- _Exercise prompt_: Write out the full set of records exactly. Any pictures in them do not belong in the copy.

Collection entries

/---

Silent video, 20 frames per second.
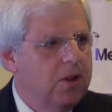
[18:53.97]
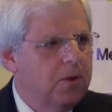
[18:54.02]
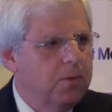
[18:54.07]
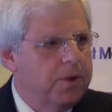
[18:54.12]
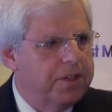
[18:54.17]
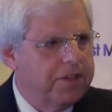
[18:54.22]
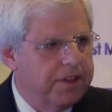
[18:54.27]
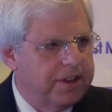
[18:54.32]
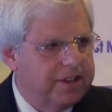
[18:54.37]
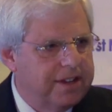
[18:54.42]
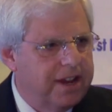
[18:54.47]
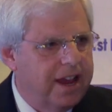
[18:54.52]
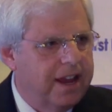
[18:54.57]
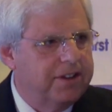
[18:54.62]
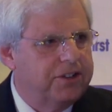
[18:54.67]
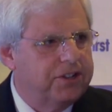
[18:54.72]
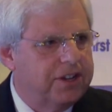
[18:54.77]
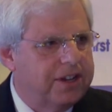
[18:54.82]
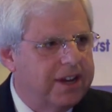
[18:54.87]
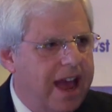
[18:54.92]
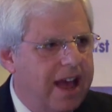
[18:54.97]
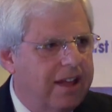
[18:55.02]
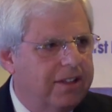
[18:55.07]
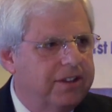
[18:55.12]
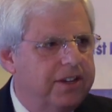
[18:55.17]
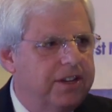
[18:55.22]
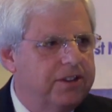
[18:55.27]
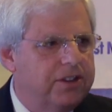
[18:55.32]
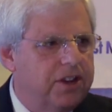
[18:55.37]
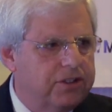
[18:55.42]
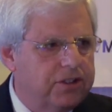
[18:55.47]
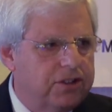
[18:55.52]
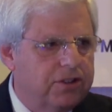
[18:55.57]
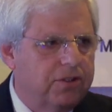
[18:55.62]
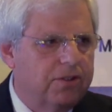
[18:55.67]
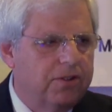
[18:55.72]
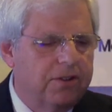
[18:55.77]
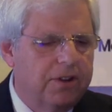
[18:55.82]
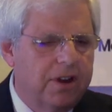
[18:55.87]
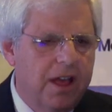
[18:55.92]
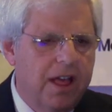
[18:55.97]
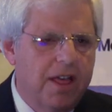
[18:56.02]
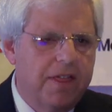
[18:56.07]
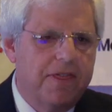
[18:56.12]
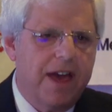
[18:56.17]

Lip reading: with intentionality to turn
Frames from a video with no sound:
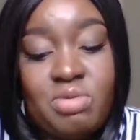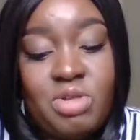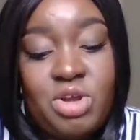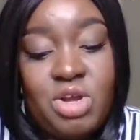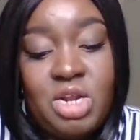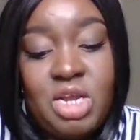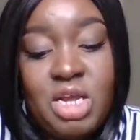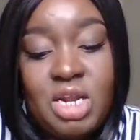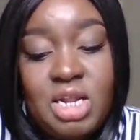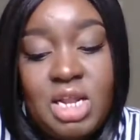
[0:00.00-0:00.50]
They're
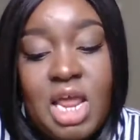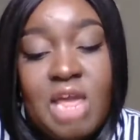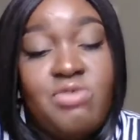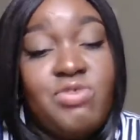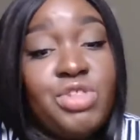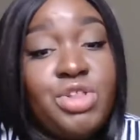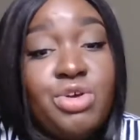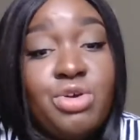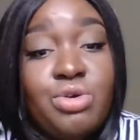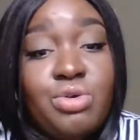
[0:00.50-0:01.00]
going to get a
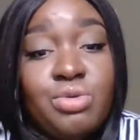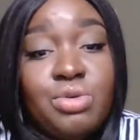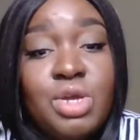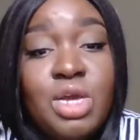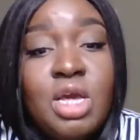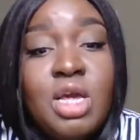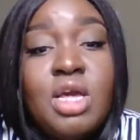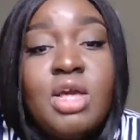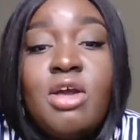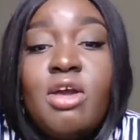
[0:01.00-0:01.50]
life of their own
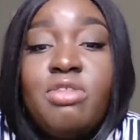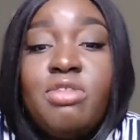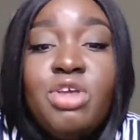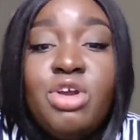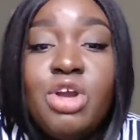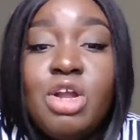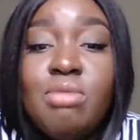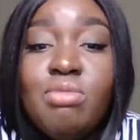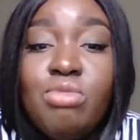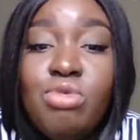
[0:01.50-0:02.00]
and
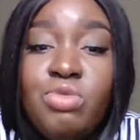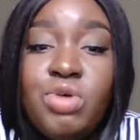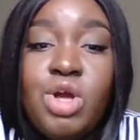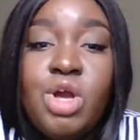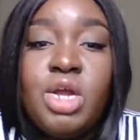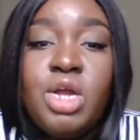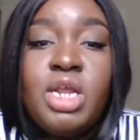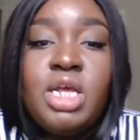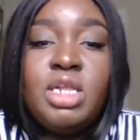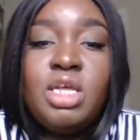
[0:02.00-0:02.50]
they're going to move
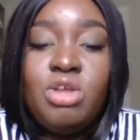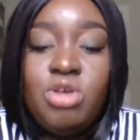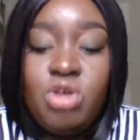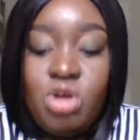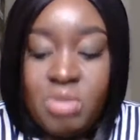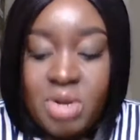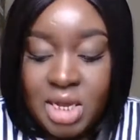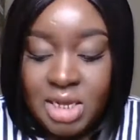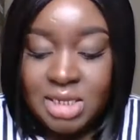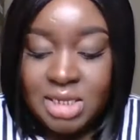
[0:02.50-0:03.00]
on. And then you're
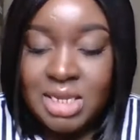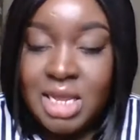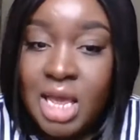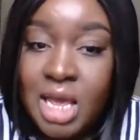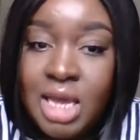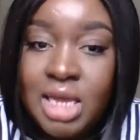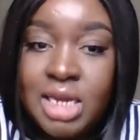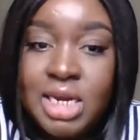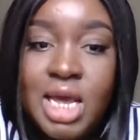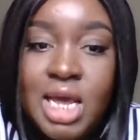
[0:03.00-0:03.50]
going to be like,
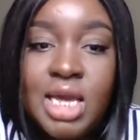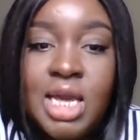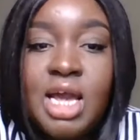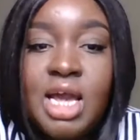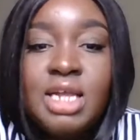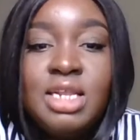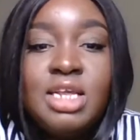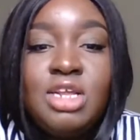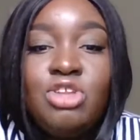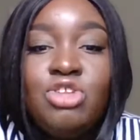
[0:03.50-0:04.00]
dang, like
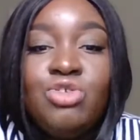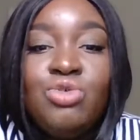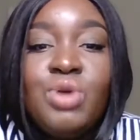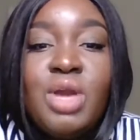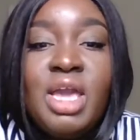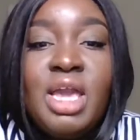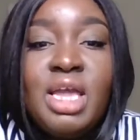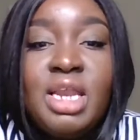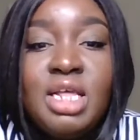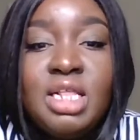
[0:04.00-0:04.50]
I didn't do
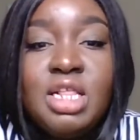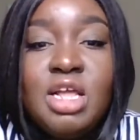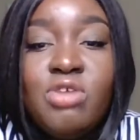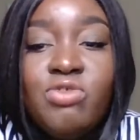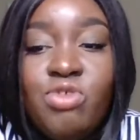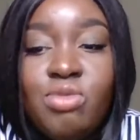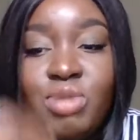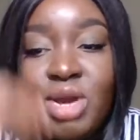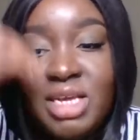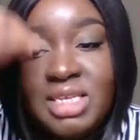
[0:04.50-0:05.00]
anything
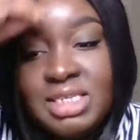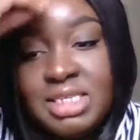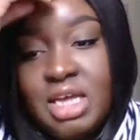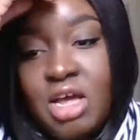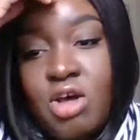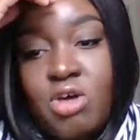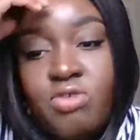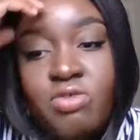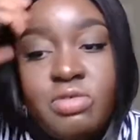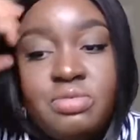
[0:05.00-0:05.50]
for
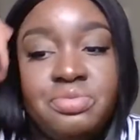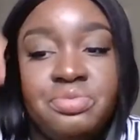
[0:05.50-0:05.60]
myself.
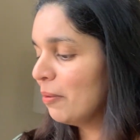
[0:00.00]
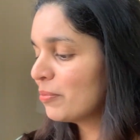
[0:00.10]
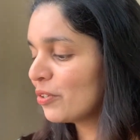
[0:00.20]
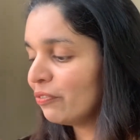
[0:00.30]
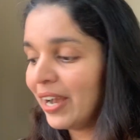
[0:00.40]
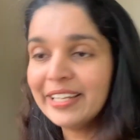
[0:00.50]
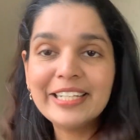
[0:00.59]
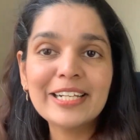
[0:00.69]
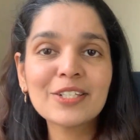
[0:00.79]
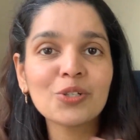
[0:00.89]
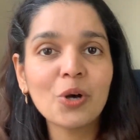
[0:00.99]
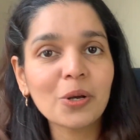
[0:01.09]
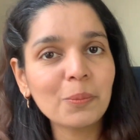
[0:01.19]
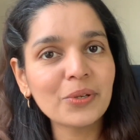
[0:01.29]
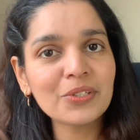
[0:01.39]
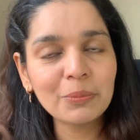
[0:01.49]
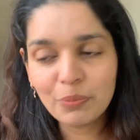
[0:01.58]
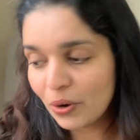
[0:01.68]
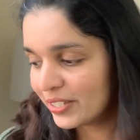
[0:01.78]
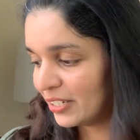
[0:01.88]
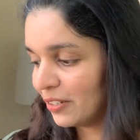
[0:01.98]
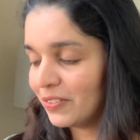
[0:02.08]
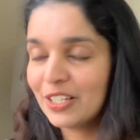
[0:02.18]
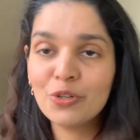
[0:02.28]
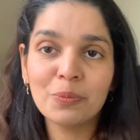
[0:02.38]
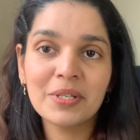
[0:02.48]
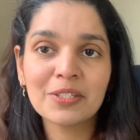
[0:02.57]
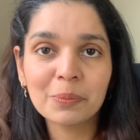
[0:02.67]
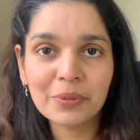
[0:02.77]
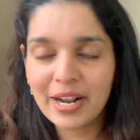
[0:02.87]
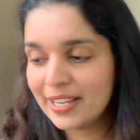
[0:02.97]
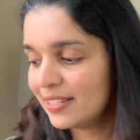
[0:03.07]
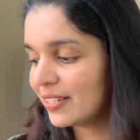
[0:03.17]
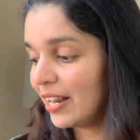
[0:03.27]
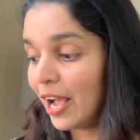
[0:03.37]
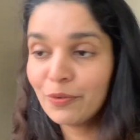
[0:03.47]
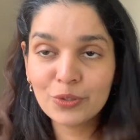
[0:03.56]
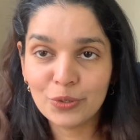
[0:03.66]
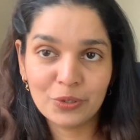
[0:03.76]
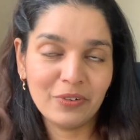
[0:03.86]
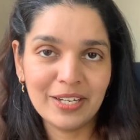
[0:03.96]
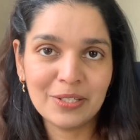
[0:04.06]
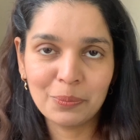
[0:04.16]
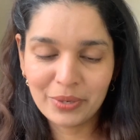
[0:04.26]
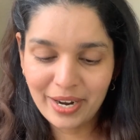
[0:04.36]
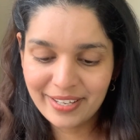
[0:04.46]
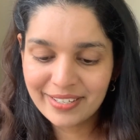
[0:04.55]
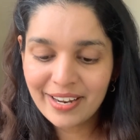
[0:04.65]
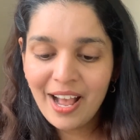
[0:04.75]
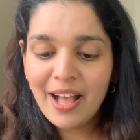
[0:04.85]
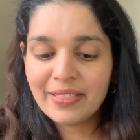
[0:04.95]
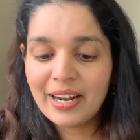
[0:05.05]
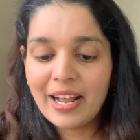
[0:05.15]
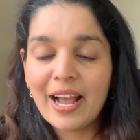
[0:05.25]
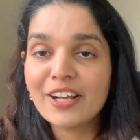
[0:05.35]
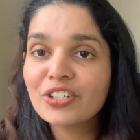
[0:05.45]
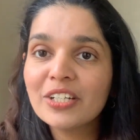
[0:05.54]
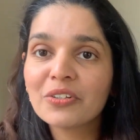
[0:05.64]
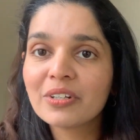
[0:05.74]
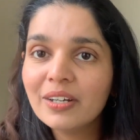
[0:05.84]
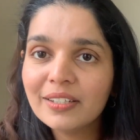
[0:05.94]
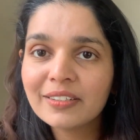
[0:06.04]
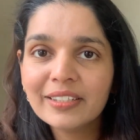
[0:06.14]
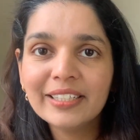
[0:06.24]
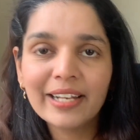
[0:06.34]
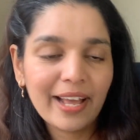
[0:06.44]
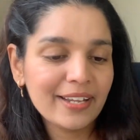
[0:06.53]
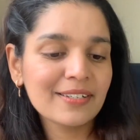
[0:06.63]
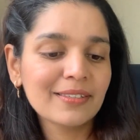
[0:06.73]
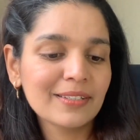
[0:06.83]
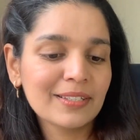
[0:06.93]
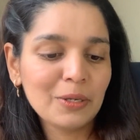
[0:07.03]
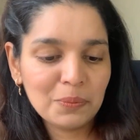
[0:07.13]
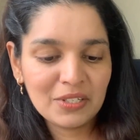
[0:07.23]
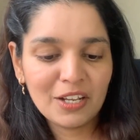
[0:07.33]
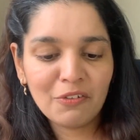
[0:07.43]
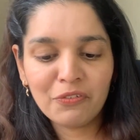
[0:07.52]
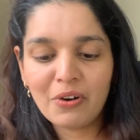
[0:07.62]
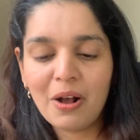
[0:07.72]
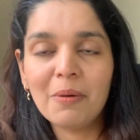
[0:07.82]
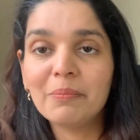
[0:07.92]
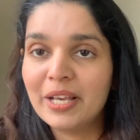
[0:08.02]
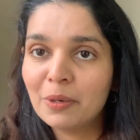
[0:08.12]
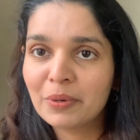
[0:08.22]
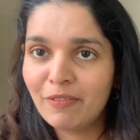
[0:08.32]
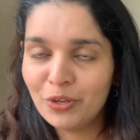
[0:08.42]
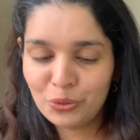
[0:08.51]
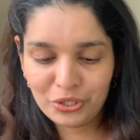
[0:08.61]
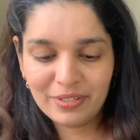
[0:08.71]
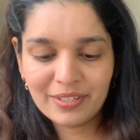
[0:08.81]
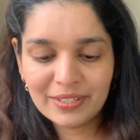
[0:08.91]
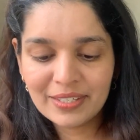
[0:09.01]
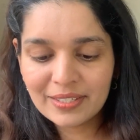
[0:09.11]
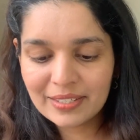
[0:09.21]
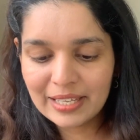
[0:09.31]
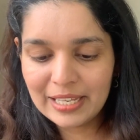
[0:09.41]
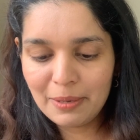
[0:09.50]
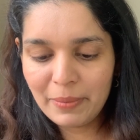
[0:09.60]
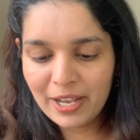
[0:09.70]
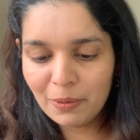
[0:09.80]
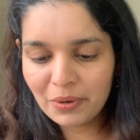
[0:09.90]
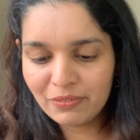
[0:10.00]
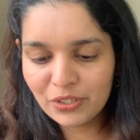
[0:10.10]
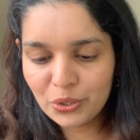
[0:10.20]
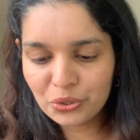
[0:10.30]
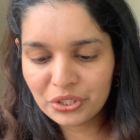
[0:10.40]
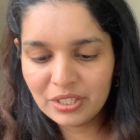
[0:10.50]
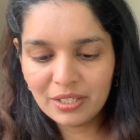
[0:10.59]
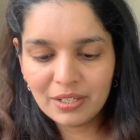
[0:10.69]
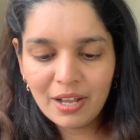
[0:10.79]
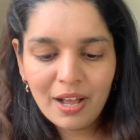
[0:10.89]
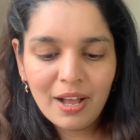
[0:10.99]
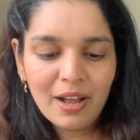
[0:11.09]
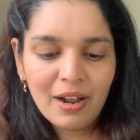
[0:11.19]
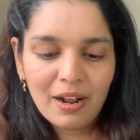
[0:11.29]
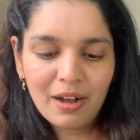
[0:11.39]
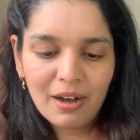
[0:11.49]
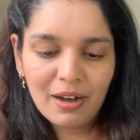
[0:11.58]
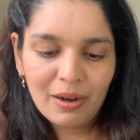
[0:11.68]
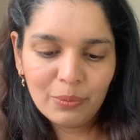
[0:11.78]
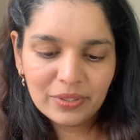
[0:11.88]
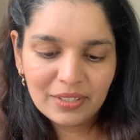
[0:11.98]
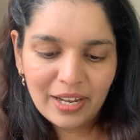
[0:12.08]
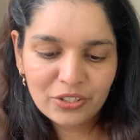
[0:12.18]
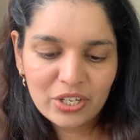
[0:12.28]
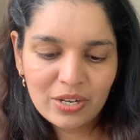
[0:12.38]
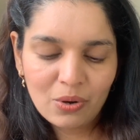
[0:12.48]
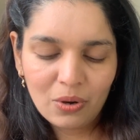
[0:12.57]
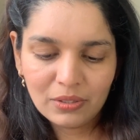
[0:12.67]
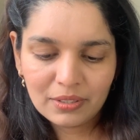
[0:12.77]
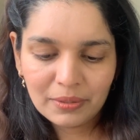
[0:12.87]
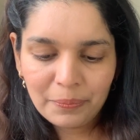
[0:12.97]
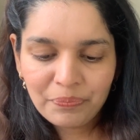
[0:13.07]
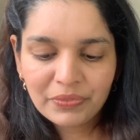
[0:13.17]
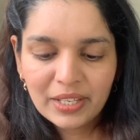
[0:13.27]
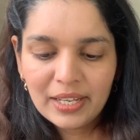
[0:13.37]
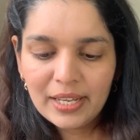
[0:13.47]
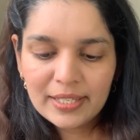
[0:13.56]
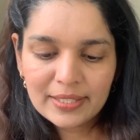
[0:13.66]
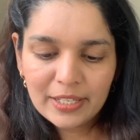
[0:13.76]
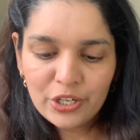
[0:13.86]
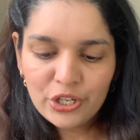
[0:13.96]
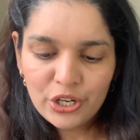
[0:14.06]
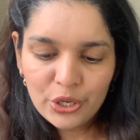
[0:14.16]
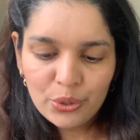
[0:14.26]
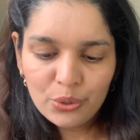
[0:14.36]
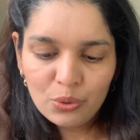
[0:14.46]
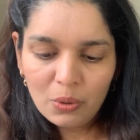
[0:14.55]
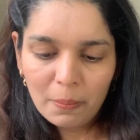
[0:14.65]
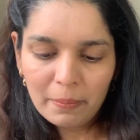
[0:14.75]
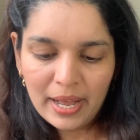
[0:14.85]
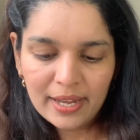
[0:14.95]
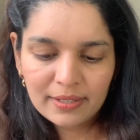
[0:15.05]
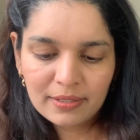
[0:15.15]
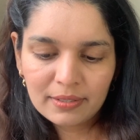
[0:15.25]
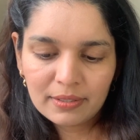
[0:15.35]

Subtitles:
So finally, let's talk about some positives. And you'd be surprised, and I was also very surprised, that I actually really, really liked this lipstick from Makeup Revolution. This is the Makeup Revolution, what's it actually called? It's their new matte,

\---

- _Answer for this exercise_:
Silent video, 20 frames per second.
[18:53.97]
[18:54.02]
[18:54.07]
[18:54.12]
[18:54.17]
[18:54.22]
[18:54.27]
[18:54.32]
[18:54.37]
[18:54.42]
[18:54.47]
[18:54.52]
[18:54.57]
[18:54.62]
[18:54.67]
[18:54.72]
[18:54.77]
[18:54.82]
[18:54.87]
[18:54.92]
[18:54.97]
[18:55.02]
[18:55.07]
[18:55.12]
[18:55.17]
[18:55.22]
[18:55.27]
[18:55.32]
[18:55.37]
[18:55.42]
[18:55.47]
[18:55.52]
[18:55.57]
[18:55.62]
[18:55.67]
[18:55.72]
[18:55.77]
[18:55.82]
[18:55.87]
[18:55.92]
[18:55.97]
[18:56.02]
[18:56.07]
[18:56.12]
[18:56.17]

Lip reading: with intentionality to turn
Frames from a video with no sound:
[0:00.00-0:00.50]
They're
[0:00.50-0:01.00]
going to get a
[0:01.00-0:01.50]
life of their own
[0:01.50-0:02.00]
and
[0:02.00-0:02.50]
they're going to move
[0:02.50-0:03.00]
on. And then you're
[0:03.00-0:03.50]
going to be like,
[0:03.50-0:04.00]
dang, like
[0:04.00-0:04.50]
I didn't do
[0:04.50-0:05.00]
anything
[0:05.00-0:05.50]
for
[0:05.50-0:05.60]
myself.
[0:00.00]
[0:00.10]
[0:00.20]
[0:00.30]
[0:00.40]
[0:00.50]
[0:00.59]
[0:00.69]
[0:00.79]
[0:00.89]
[0:00.99]
[0:01.09]
[0:01.19]
[0:01.29]
[0:01.39]
[0:01.49]
[0:01.58]
[0:01.68]
[0:01.78]
[0:01.88]
[0:01.98]
[0:02.08]
[0:02.18]
[0:02.28]
[0:02.38]
[0:02.48]
[0:02.57]
[0:02.67]
[0:02.77]
[0:02.87]
[0:02.97]
[0:03.07]
[0:03.17]
[0:03.27]
[0:03.37]
[0:03.47]
[0:03.56]
[0:03.66]
[0:03.76]
[0:03.86]
[0:03.96]
[0:04.06]
[0:04.16]
[0:04.26]
[0:04.36]
[0:04.46]
[0:04.55]
[0:04.65]
[0:04.75]
[0:04.85]
[0:04.95]
[0:05.05]
[0:05.15]
[0:05.25]
[0:05.35]
[0:05.45]
[0:05.54]
[0:05.64]
[0:05.74]
[0:05.84]
[0:05.94]
[0:06.04]
[0:06.14]
[0:06.24]
[0:06.34]
[0:06.44]
[0:06.53]
[0:06.63]
[0:06.73]
[0:06.83]
[0:06.93]
[0:07.03]
[0:07.13]
[0:07.23]
[0:07.33]
[0:07.43]
[0:07.52]
[0:07.62]
[0:07.72]
[0:07.82]
[0:07.92]
[0:08.02]
[0:08.12]
[0:08.22]
[0:08.32]
[0:08.42]
[0:08.51]
[0:08.61]
[0:08.71]
[0:08.81]
[0:08.91]
[0:09.01]
[0:09.11]
[0:09.21]
[0:09.31]
[0:09.41]
[0:09.50]
[0:09.60]
[0:09.70]
[0:09.80]
[0:09.90]
[0:10.00]
[0:10.10]
[0:10.20]
[0:10.30]
[0:10.40]
[0:10.50]
[0:10.59]
[0:10.69]
[0:10.79]
[0:10.89]
[0:10.99]
[0:11.09]
[0:11.19]
[0:11.29]
[0:11.39]
[0:11.49]
[0:11.58]
[0:11.68]
[0:11.78]
[0:11.88]
[0:11.98]
[0:12.08]
[0:12.18]
[0:12.28]
[0:12.38]
[0:12.48]
[0:12.57]
[0:12.67]
[0:12.77]
[0:12.87]
[0:12.97]
[0:13.07]
[0:13.17]
[0:13.27]
[0:13.37]
[0:13.47]
[0:13.56]
[0:13.66]
[0:13.76]
[0:13.86]
[0:13.96]
[0:14.06]
[0:14.16]
[0:14.26]
[0:14.36]
[0:14.46]
[0:14.55]
[0:14.65]
[0:14.75]
[0:14.85]
[0:14.95]
[0:15.05]
[0:15.15]
[0:15.25]
[0:15.35]

Subtitles:
So finally, let's talk about some positives. And you'd be surprised, and I was also very surprised, that I actually really, really liked this lipstick from Makeup Revolution. This is the Makeup Revolution, what's it actually called? It's their new matte,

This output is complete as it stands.